- What to work on
Word for word, return each entry that follows, with every image removed.

- Exercise data
BEGIN
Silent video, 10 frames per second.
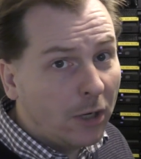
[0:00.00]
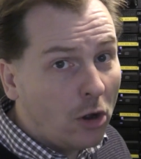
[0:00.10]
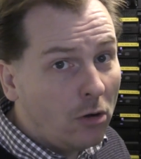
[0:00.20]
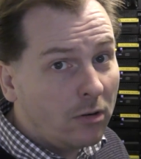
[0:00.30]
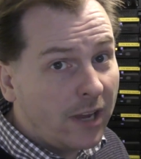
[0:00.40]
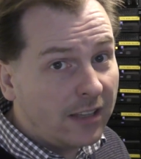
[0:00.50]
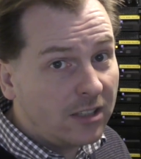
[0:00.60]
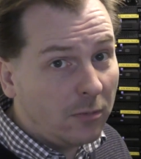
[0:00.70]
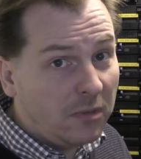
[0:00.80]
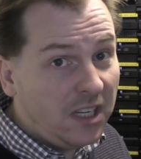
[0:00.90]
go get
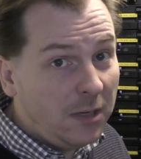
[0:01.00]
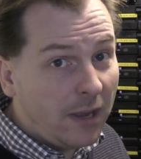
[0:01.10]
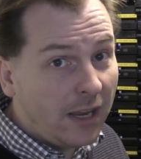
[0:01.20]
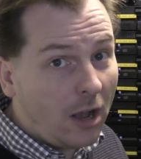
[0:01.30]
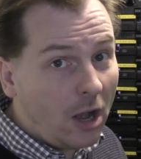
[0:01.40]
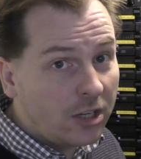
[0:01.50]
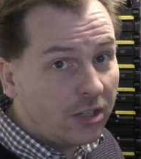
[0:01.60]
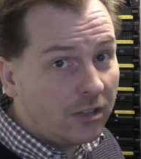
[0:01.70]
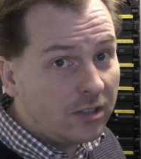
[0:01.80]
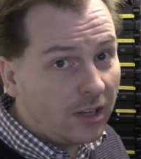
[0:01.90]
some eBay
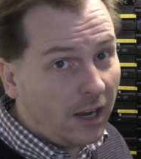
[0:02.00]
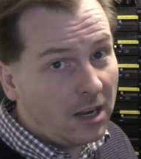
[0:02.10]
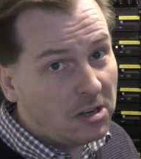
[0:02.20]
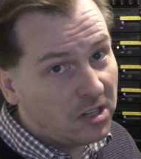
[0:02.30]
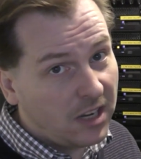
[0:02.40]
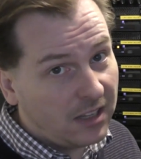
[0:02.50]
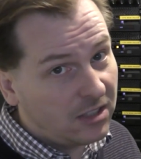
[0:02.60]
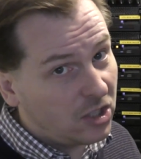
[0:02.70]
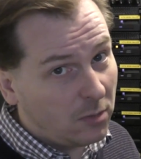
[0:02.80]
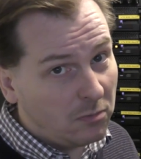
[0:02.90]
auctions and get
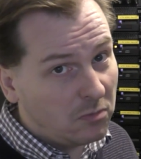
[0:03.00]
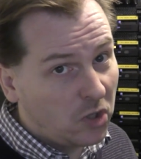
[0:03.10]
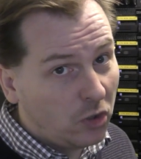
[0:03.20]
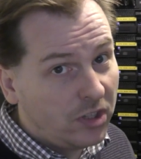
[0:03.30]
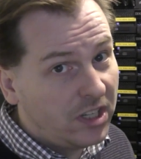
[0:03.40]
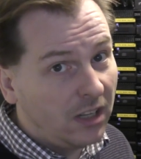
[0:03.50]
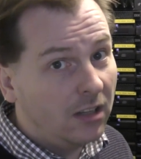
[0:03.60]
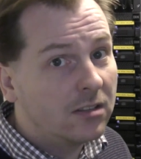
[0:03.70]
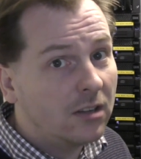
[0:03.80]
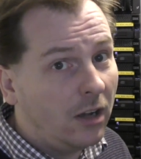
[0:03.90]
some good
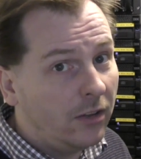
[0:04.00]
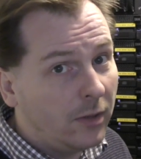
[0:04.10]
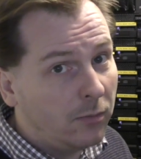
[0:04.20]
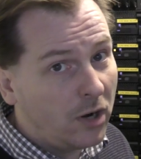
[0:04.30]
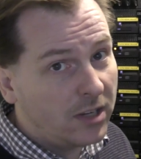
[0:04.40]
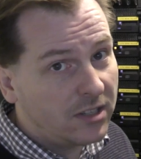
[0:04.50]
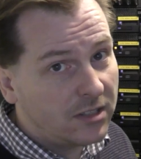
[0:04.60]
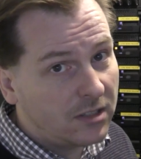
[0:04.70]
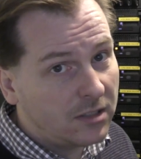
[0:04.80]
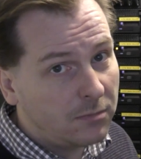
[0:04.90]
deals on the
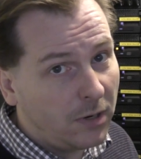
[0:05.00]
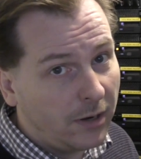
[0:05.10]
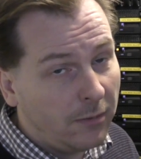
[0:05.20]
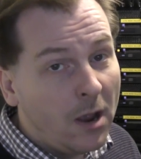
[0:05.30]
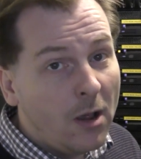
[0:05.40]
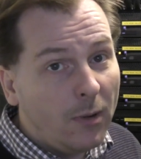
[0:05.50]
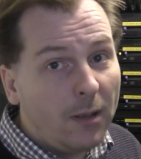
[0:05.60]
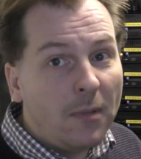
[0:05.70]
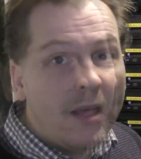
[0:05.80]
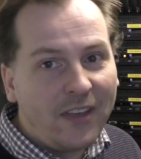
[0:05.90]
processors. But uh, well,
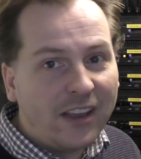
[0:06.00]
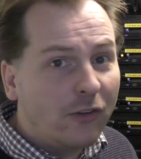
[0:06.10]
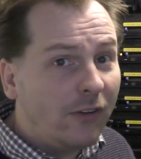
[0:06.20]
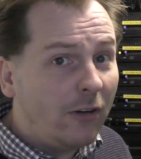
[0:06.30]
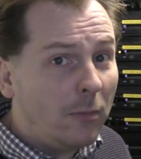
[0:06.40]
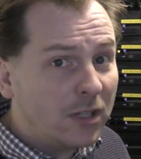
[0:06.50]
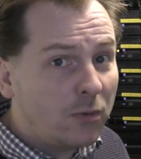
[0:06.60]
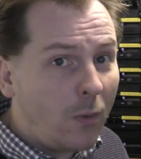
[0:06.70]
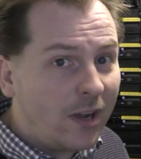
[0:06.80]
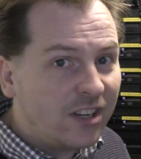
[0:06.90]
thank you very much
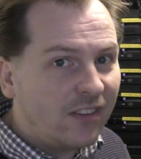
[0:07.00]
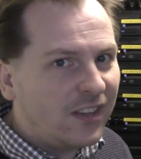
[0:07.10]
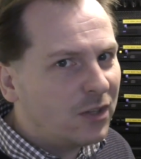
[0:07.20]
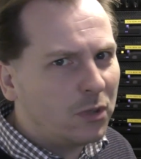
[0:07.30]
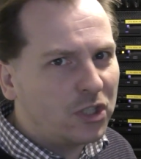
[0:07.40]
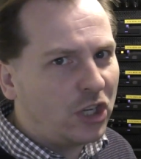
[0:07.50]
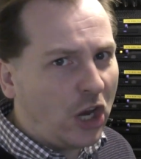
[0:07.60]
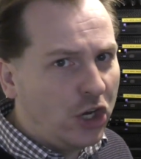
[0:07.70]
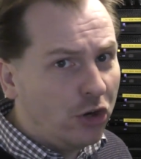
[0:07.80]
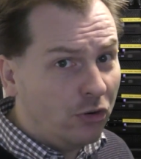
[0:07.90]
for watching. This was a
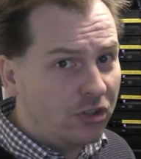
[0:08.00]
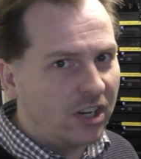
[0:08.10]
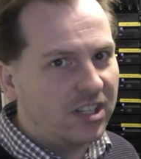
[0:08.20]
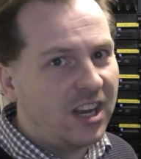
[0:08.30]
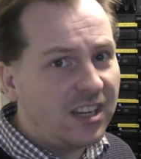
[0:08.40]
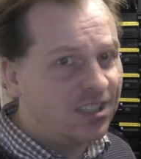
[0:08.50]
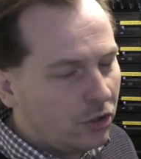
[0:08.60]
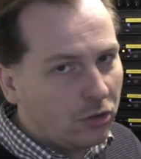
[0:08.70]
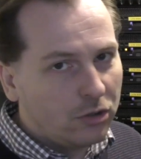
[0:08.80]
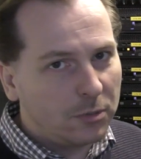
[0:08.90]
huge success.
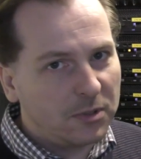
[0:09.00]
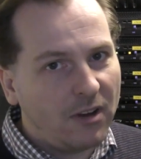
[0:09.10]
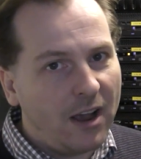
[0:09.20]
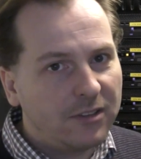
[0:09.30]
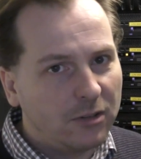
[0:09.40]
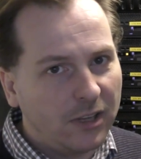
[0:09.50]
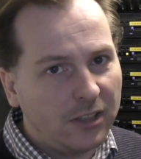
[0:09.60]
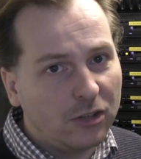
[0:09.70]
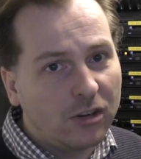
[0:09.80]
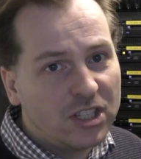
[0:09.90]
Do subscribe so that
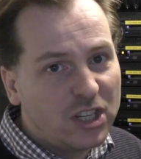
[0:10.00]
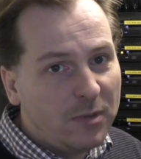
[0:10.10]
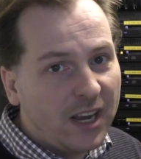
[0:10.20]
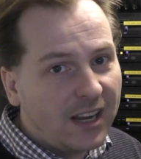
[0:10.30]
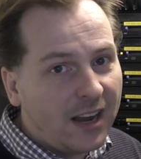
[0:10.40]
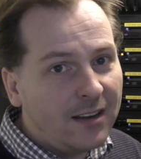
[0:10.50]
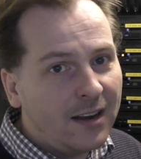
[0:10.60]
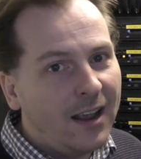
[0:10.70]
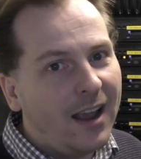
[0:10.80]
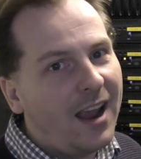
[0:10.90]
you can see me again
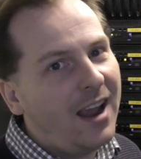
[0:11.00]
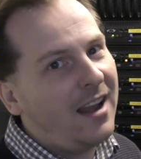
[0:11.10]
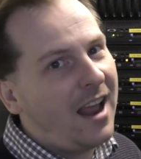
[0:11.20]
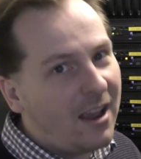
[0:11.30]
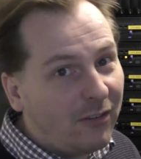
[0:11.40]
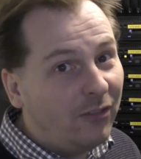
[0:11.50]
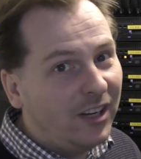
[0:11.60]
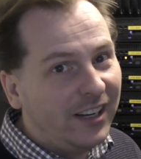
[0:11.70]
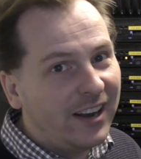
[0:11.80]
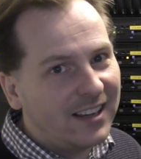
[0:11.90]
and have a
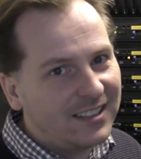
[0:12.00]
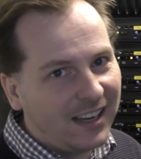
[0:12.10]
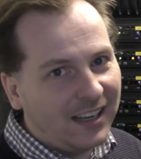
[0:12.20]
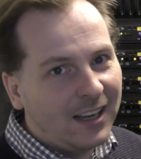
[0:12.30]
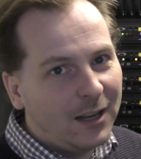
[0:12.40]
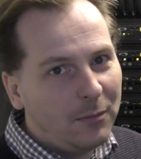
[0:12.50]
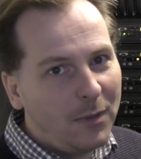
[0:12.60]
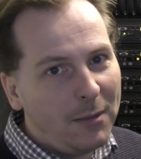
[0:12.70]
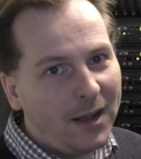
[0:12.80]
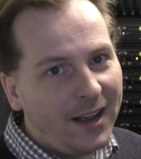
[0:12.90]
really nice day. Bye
END
- Written response
Silent video, 10 frames per second.
[0:00.00]
[0:00.10]
[0:00.20]
[0:00.30]
[0:00.40]
[0:00.50]
[0:00.60]
[0:00.70]
[0:00.80]
[0:00.90]
go get
[0:01.00]
[0:01.10]
[0:01.20]
[0:01.30]
[0:01.40]
[0:01.50]
[0:01.60]
[0:01.70]
[0:01.80]
[0:01.90]
some eBay
[0:02.00]
[0:02.10]
[0:02.20]
[0:02.30]
[0:02.40]
[0:02.50]
[0:02.60]
[0:02.70]
[0:02.80]
[0:02.90]
auctions and get
[0:03.00]
[0:03.10]
[0:03.20]
[0:03.30]
[0:03.40]
[0:03.50]
[0:03.60]
[0:03.70]
[0:03.80]
[0:03.90]
some good
[0:04.00]
[0:04.10]
[0:04.20]
[0:04.30]
[0:04.40]
[0:04.50]
[0:04.60]
[0:04.70]
[0:04.80]
[0:04.90]
deals on the
[0:05.00]
[0:05.10]
[0:05.20]
[0:05.30]
[0:05.40]
[0:05.50]
[0:05.60]
[0:05.70]
[0:05.80]
[0:05.90]
processors. But uh, well,
[0:06.00]
[0:06.10]
[0:06.20]
[0:06.30]
[0:06.40]
[0:06.50]
[0:06.60]
[0:06.70]
[0:06.80]
[0:06.90]
thank you very much
[0:07.00]
[0:07.10]
[0:07.20]
[0:07.30]
[0:07.40]
[0:07.50]
[0:07.60]
[0:07.70]
[0:07.80]
[0:07.90]
for watching. This was a
[0:08.00]
[0:08.10]
[0:08.20]
[0:08.30]
[0:08.40]
[0:08.50]
[0:08.60]
[0:08.70]
[0:08.80]
[0:08.90]
huge success.
[0:09.00]
[0:09.10]
[0:09.20]
[0:09.30]
[0:09.40]
[0:09.50]
[0:09.60]
[0:09.70]
[0:09.80]
[0:09.90]
Do subscribe so that
[0:10.00]
[0:10.10]
[0:10.20]
[0:10.30]
[0:10.40]
[0:10.50]
[0:10.60]
[0:10.70]
[0:10.80]
[0:10.90]
you can see me again
[0:11.00]
[0:11.10]
[0:11.20]
[0:11.30]
[0:11.40]
[0:11.50]
[0:11.60]
[0:11.70]
[0:11.80]
[0:11.90]
and have a
[0:12.00]
[0:12.10]
[0:12.20]
[0:12.30]
[0:12.40]
[0:12.50]
[0:12.60]
[0:12.70]
[0:12.80]
[0:12.90]
really nice day. Bye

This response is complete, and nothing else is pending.